→ **Problem to solve**: Transcribe this listing exactly; omit the pictures.

→ **Data excerpts**:
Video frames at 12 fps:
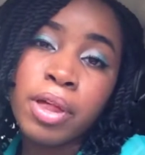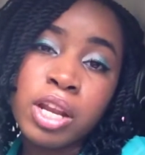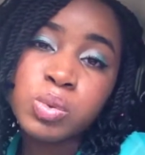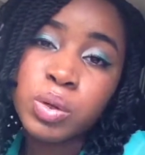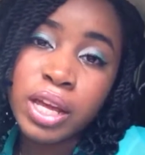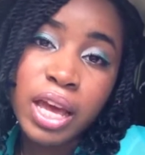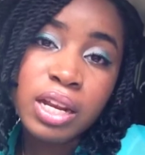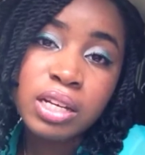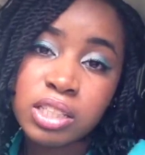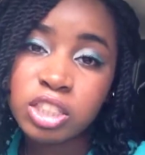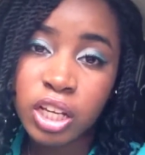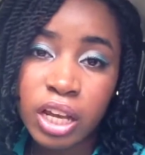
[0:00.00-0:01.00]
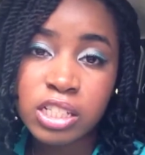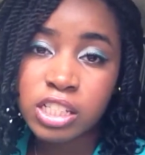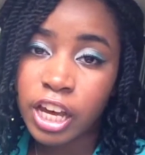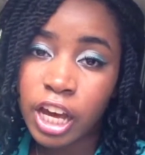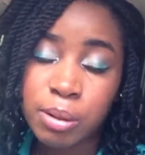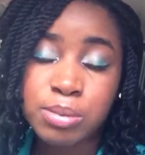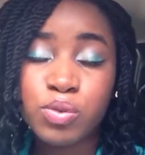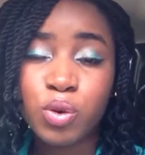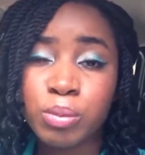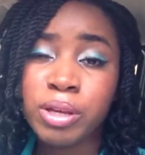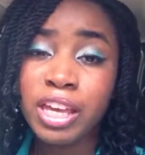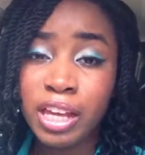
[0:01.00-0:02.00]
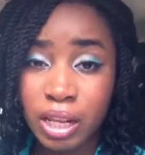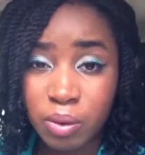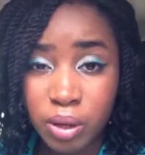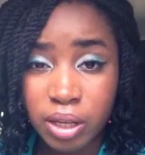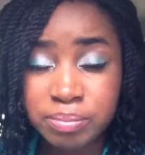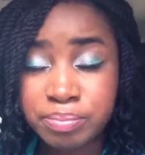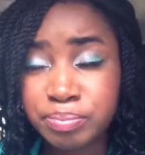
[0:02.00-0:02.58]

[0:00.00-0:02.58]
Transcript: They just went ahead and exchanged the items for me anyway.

→ **Solved problem**:
Video frames at 12 fps:
[0:00.00-0:01.00]
[0:01.00-0:02.00]
[0:02.00-0:02.58]

[0:00.00-0:02.58]
Transcript: They just went ahead and exchanged the items for me anyway.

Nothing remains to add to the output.